#### Data for the task
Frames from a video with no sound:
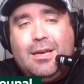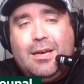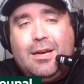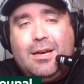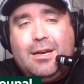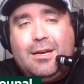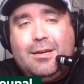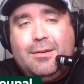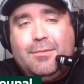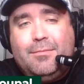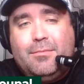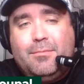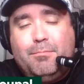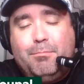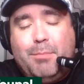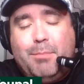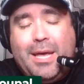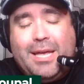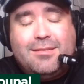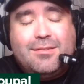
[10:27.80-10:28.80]
uh,
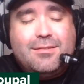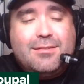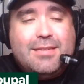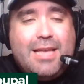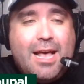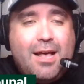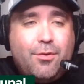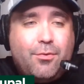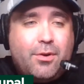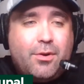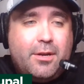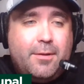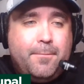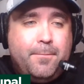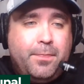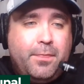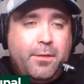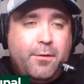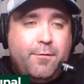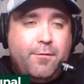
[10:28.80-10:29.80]
base salary
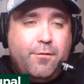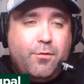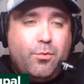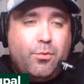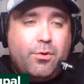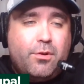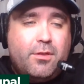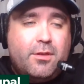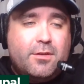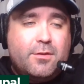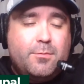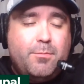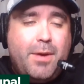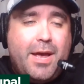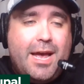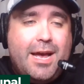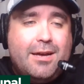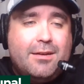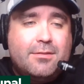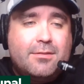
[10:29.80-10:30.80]
for this
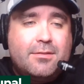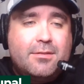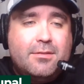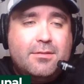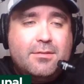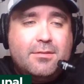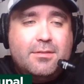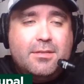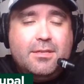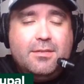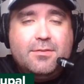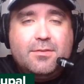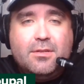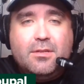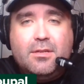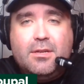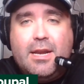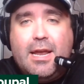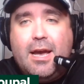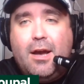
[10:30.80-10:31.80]
past
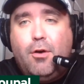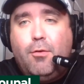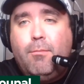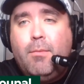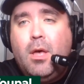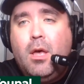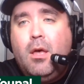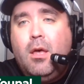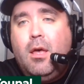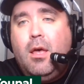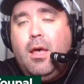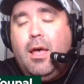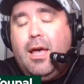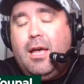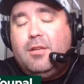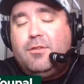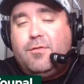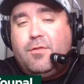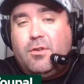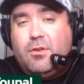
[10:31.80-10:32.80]
season. Now,
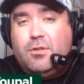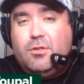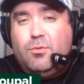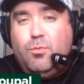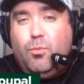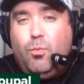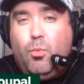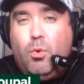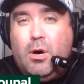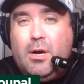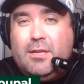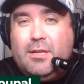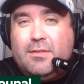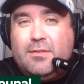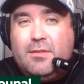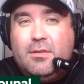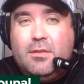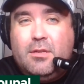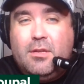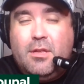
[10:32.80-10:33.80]
as far as
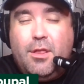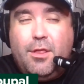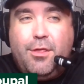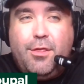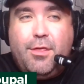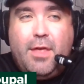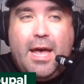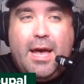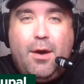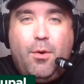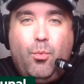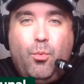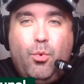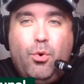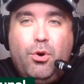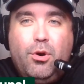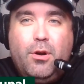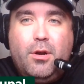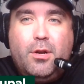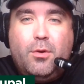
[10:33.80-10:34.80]
what that
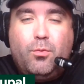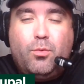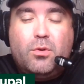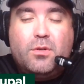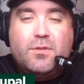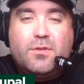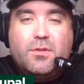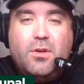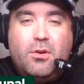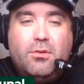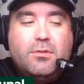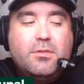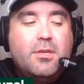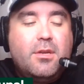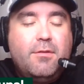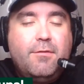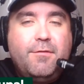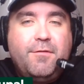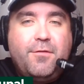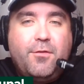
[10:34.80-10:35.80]
would result
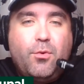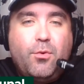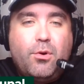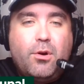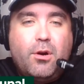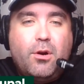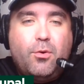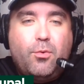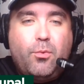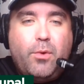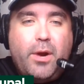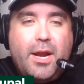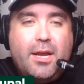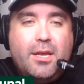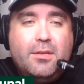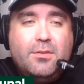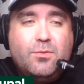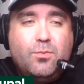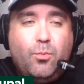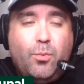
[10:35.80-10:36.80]
in for a
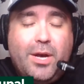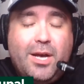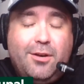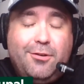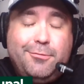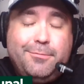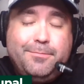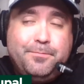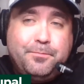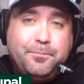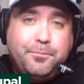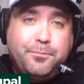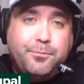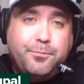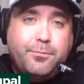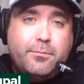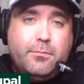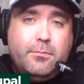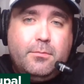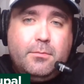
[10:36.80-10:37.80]
raise, well,
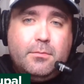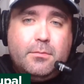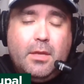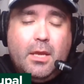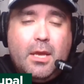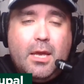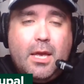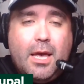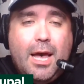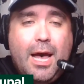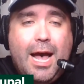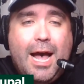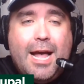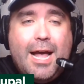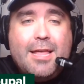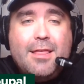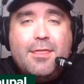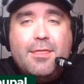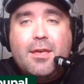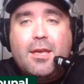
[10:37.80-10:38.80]

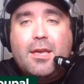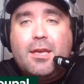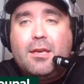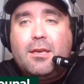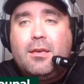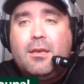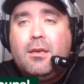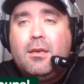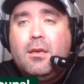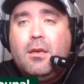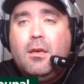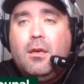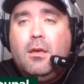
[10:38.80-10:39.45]
I think,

#### What you will do
Could the lines from the one with "[10:35.80-10:36.80]" through the last line of the material above be written out exactly, both included, with pictures left out?

#### Problem solution
[10:35.80-10:36.80]
in for a
[10:36.80-10:37.80]
raise, well,
[10:37.80-10:38.80]

[10:38.80-10:39.45]
I think,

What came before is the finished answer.